• **AIM OF THE TASK**
Nothing but the lines from the one containing "[0:06.00-0:07.00]" to the end of the records that follow should be transcribed, each exactly, with the pictures left out.

=====

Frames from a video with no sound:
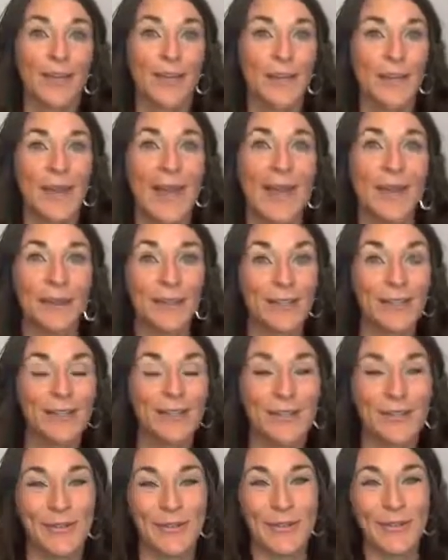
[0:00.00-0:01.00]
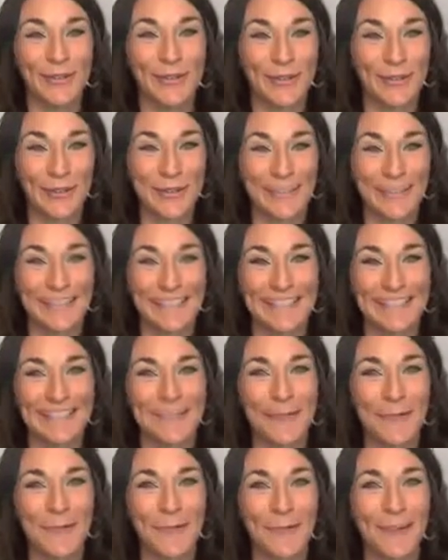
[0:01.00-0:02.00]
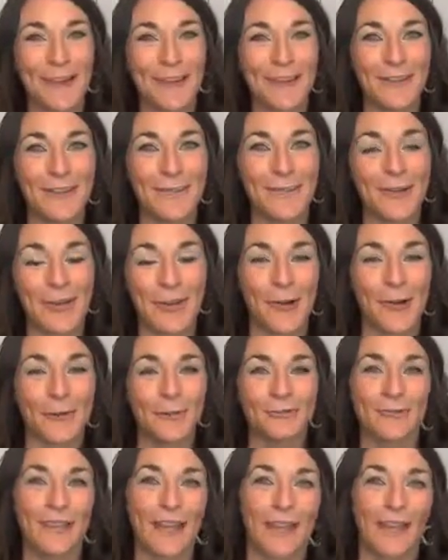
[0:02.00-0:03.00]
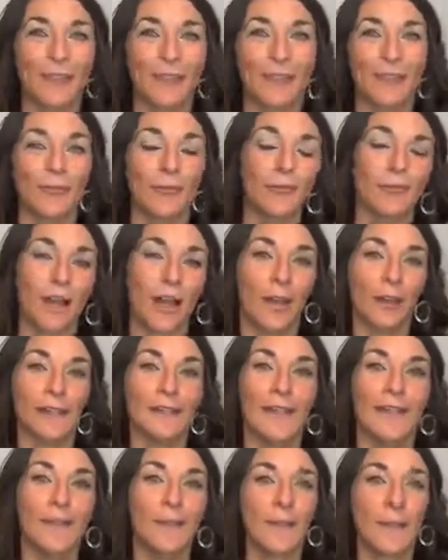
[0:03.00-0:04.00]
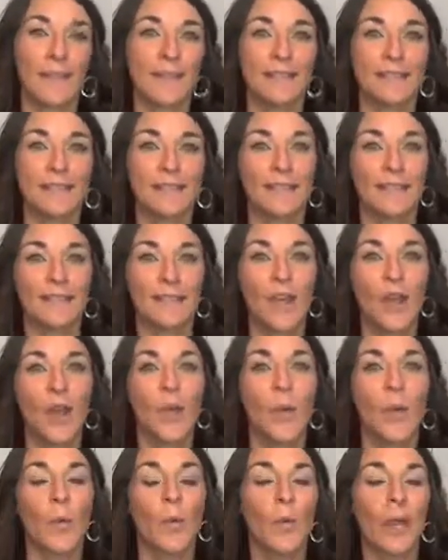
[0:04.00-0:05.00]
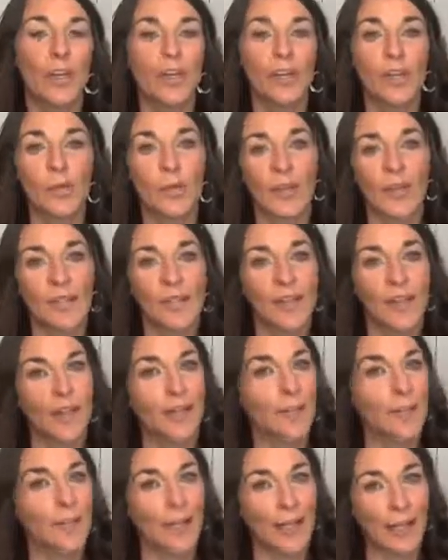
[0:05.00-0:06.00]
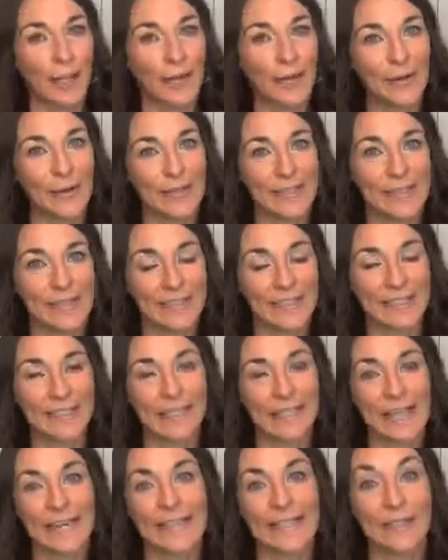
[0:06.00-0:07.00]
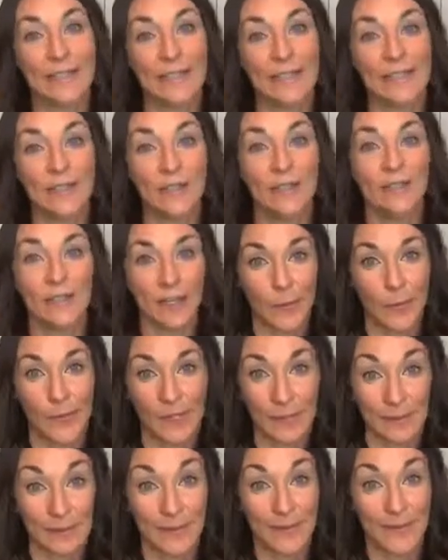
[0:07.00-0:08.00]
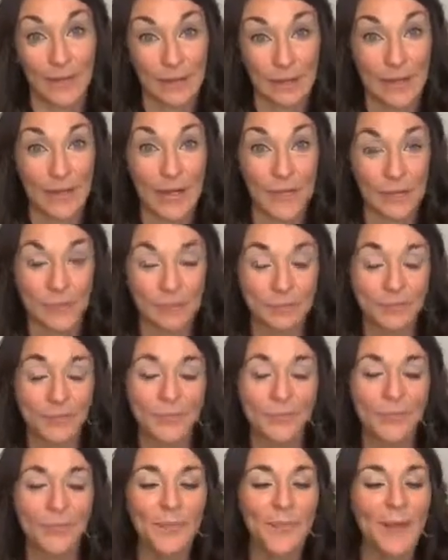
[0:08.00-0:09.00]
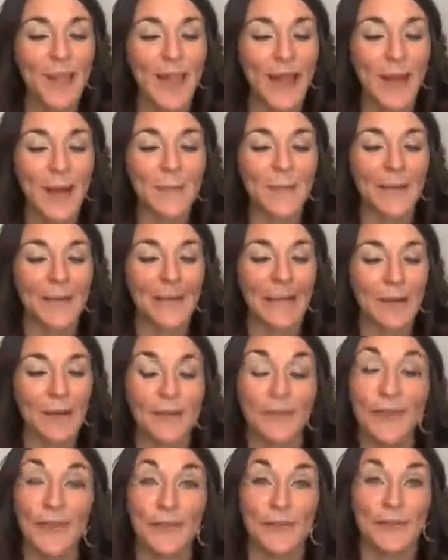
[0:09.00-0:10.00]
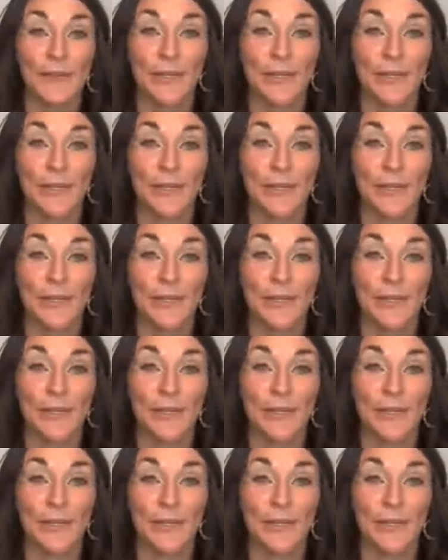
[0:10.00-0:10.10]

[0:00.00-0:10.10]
boundaries and your rules and know what, kind of on a daily basis when you want to unplug or disconnect, and then use airplane mode to do it. And I would love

=====

• **TASK SOLUTION**
[0:06.00-0:07.00]
[0:07.00-0:08.00]
[0:08.00-0:09.00]
[0:09.00-0:10.00]
[0:10.00-0:10.10]

[0:00.00-0:10.10]
boundaries and your rules and know what, kind of on a daily basis when you want to unplug or disconnect, and then use airplane mode to do it. And I would love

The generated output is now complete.